The purpose of the macular fusion reflex is to produce and maintain bifixation. If the reflex is absent or intermittently shut down for any reason, the patient monofixates. Monofixation is manifest by a three-degree facultative macular scotoma present only in the nonfixating eye during binocular viewing while the intact normal extramacular fusion reflex remains within 0 to 8 prism diopters of horizontal eye alignment.
Such a large range of tolerance for horizontally disparate retinal images to be fused in the monofixator is easily demonstrated using stereopsis tests. Although the stereoacuity is poor in the monofixator compared with the bifixator,6 it does exist as long as the horizontal deviation of the eyes does not exceed 8 prism diopters. Along with the intact stereopsis, the fusional vergence amplitudes also remain normal in the monofixator as long as the horizontal deviation of the eyes does not exceed 8 prism diopters. In my experience, normal fusional vergence amplitudes and stereopsis perception occur only in normal retinal correspondence (NRC) but not in the adapted abnormal retinal correspondence (ARC).

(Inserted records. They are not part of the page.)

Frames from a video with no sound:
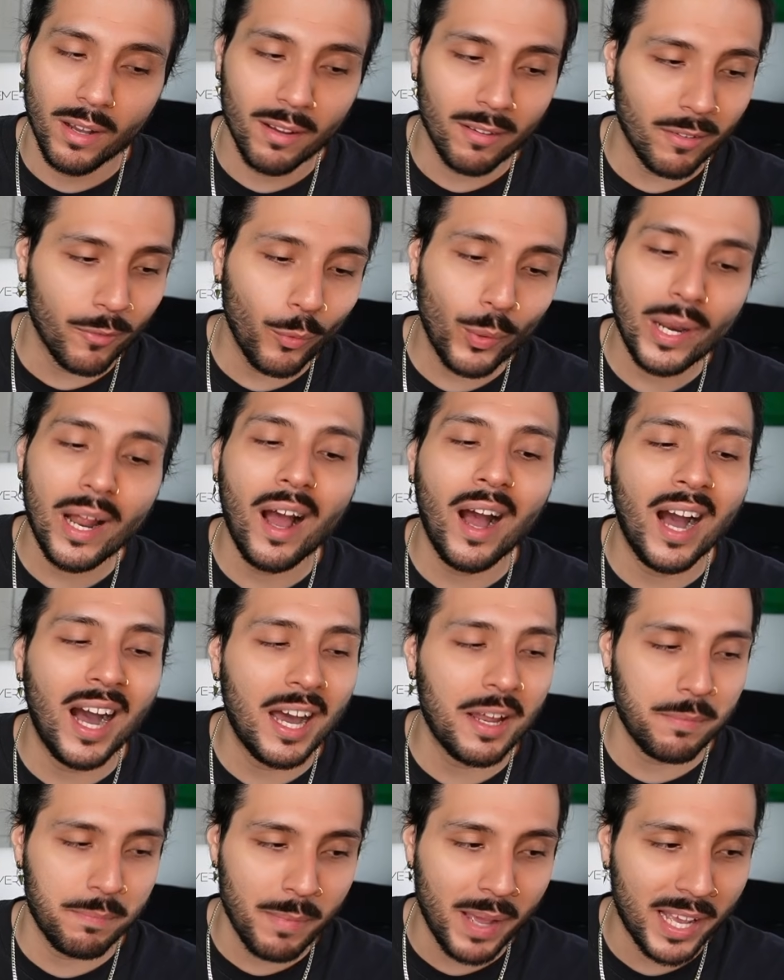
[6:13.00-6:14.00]
what a
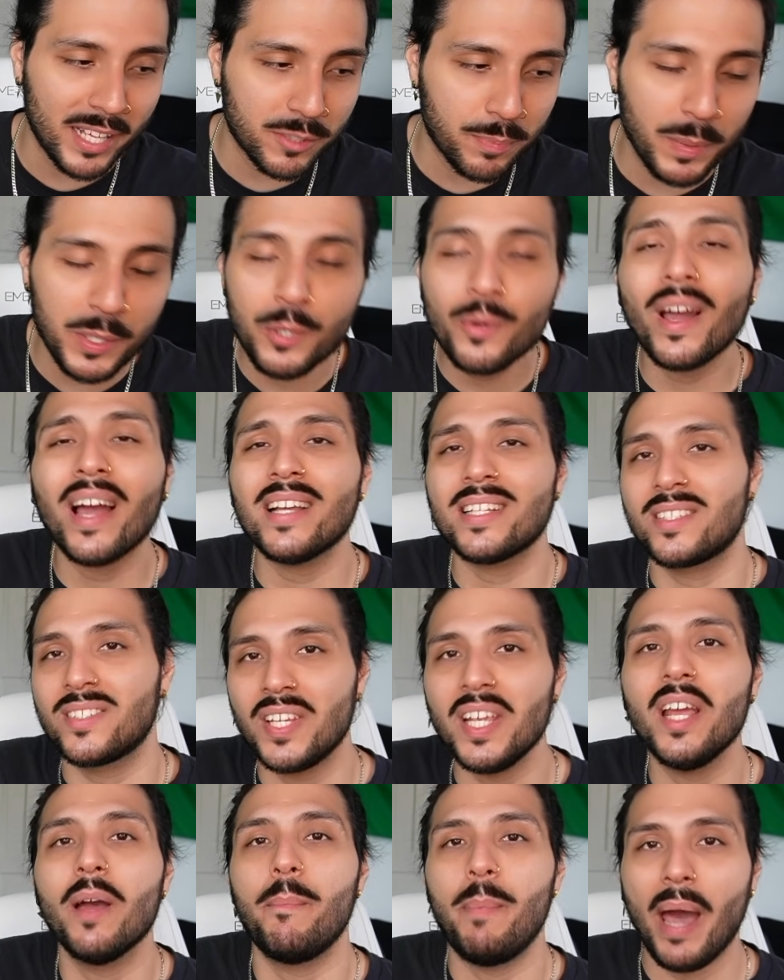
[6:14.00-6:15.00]
hot mess. But you guys
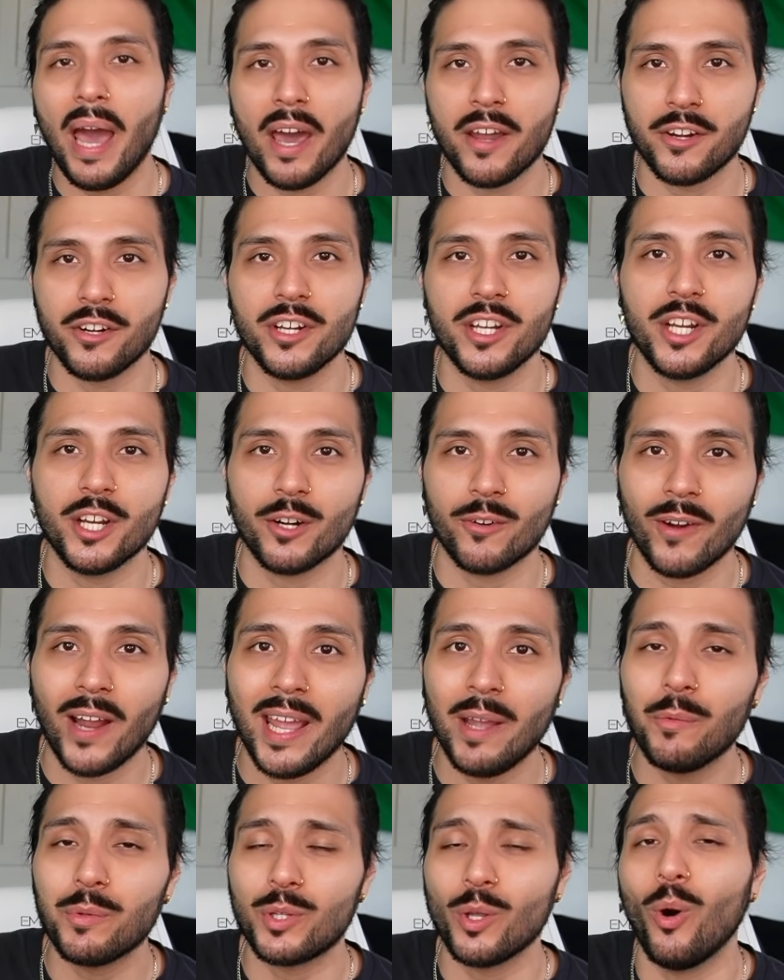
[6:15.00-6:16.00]
see a pattern here,
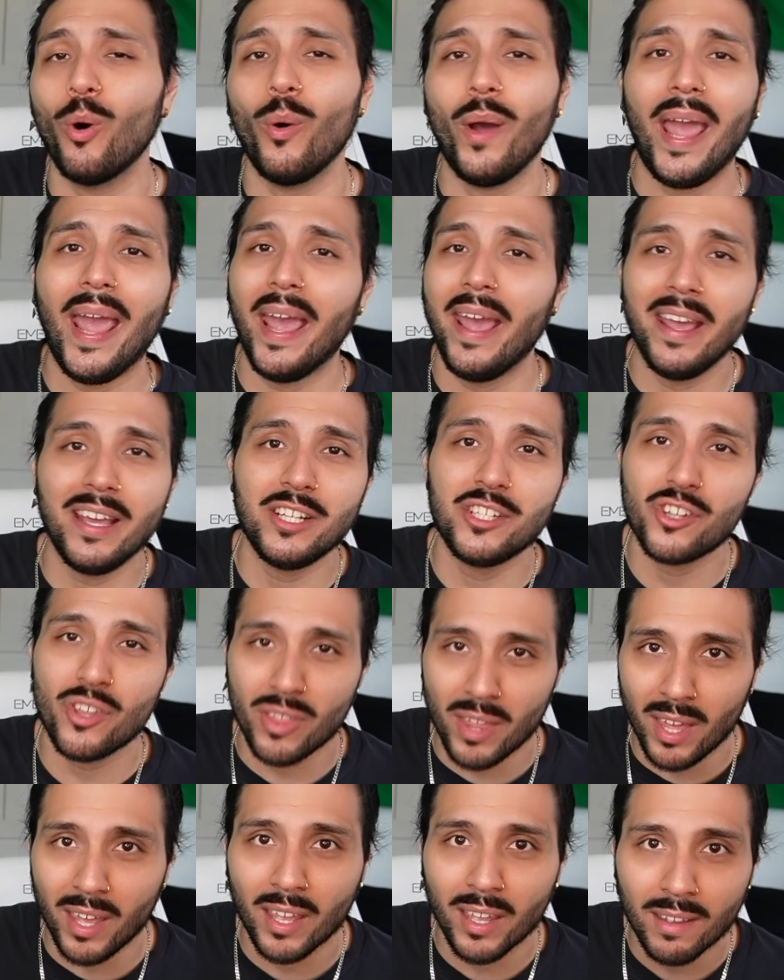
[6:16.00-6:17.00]
right? With the whole age
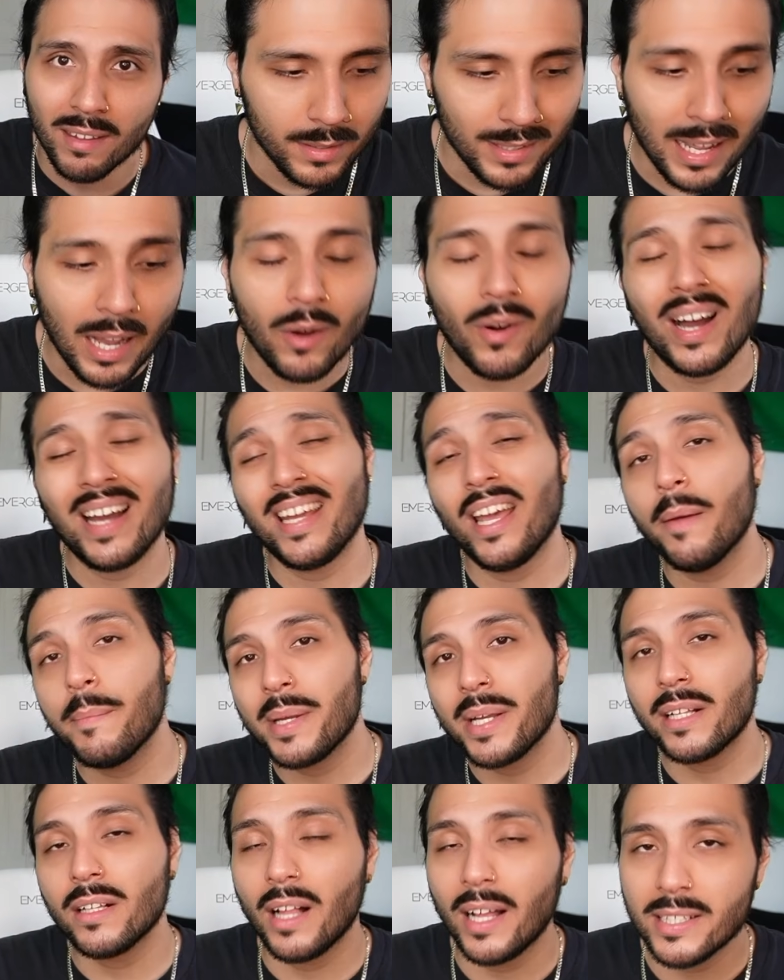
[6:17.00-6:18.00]
thing. Now, I am
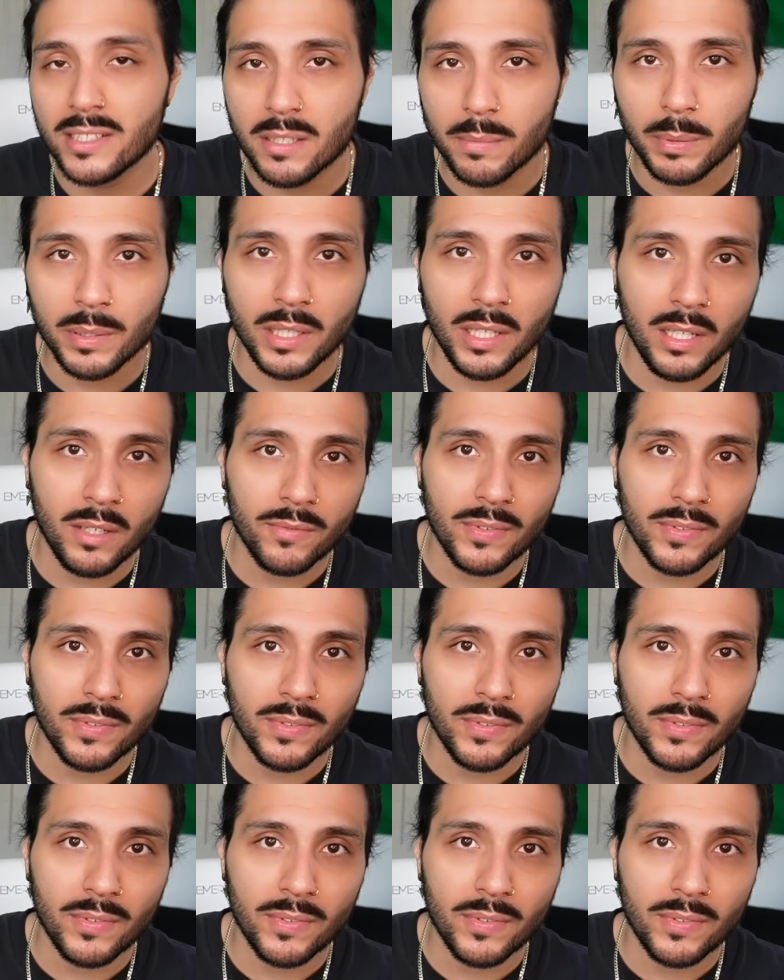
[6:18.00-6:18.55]
inclined to believe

Stereopsis can occur only if the horizontally disparate images in the monofixator’s peripheral vision are from targets within Panum’s fusional space. Although the center of the Panum’s area is scotomatized, the peripheral Panum’s area exists in small angles of deviation. To maintain this small horizontal deviation of 0 to 8 diopters (D) requires a good functioning fusional vergence reflex that can be generated by NRC but not by ARC.

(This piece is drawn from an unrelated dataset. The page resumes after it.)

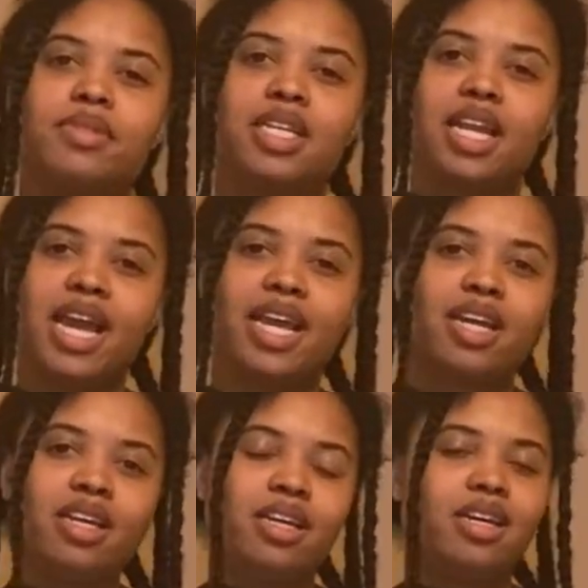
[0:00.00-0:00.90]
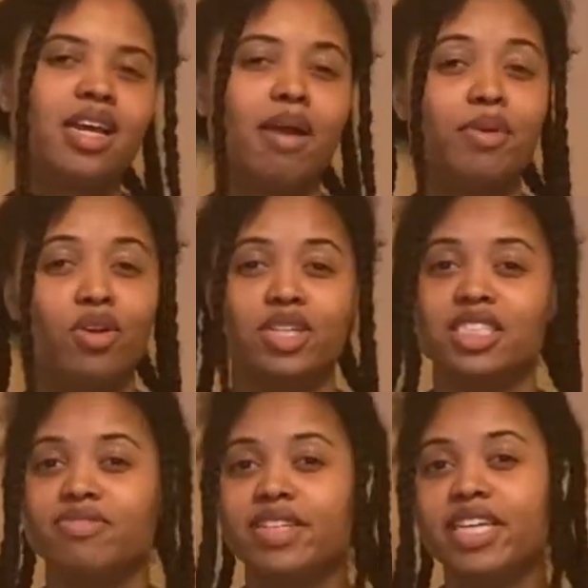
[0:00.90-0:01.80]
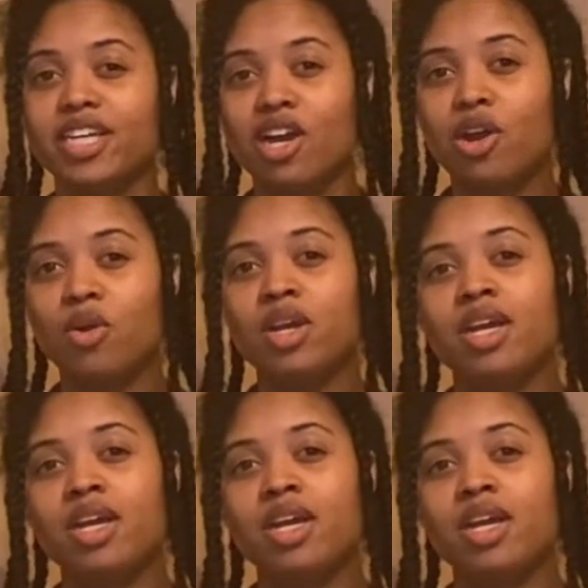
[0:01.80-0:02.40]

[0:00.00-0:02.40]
like, comment on this video.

Visual confusion occurs in strabismus as a result of the projection onto corresponding retinal areas of simultaneously perceived dissimilar images of two different spatial objects that normally project onto noncorresponding retinal areas. Consequently, these different objects in space that create dissimilar images are perceived as located at the same place in space. Visual confusion does not exist for all portions of the visual field. The object of regard visually perceived by the fixating eye cannot simultaneously perceive a superimposed different image projecting on the fovea of the deviating eye. From the physiologic fact of binocular vision, as stated in Chapter 5, Fig. 13, only similar images projecting on the foveas are perceived simultaneously. No binocular function results from dissimilar images projecting onto these retinal areas. Consequently, from the moment the strabismic eyes deviate the patient is spared the visual confusion of a different spatial object’s image conflicting with the object of regard. The three-degree macular scotoma in the esotropic left eye (Fig. 3) can be plotted using a binocular perimetric technique. This is a physiologic scotoma, present in all strabismic patients immediately at the moment the alignment of the eyes exceeds the threshold of 2/3 of a prism diopter. Therefore sustaining the bifixation reflex requires a very refined ocular alignment control along with an elegant level of similarity of the foveal images. The combination of these two inputs provide the essential stimuli for bifixation. The moment one or both are lacking, the bifixation reflex shuts down and a macular scotoma appears in the nonfixating eye. It is not a pathologic scotoma that evolves gradually to resolve the annoying visual symptom caused by strabismus. It is not an adaptation of the macular fusion reflex that gradually developed to eliminate visual confusion. In short, it is not a suppression scotoma.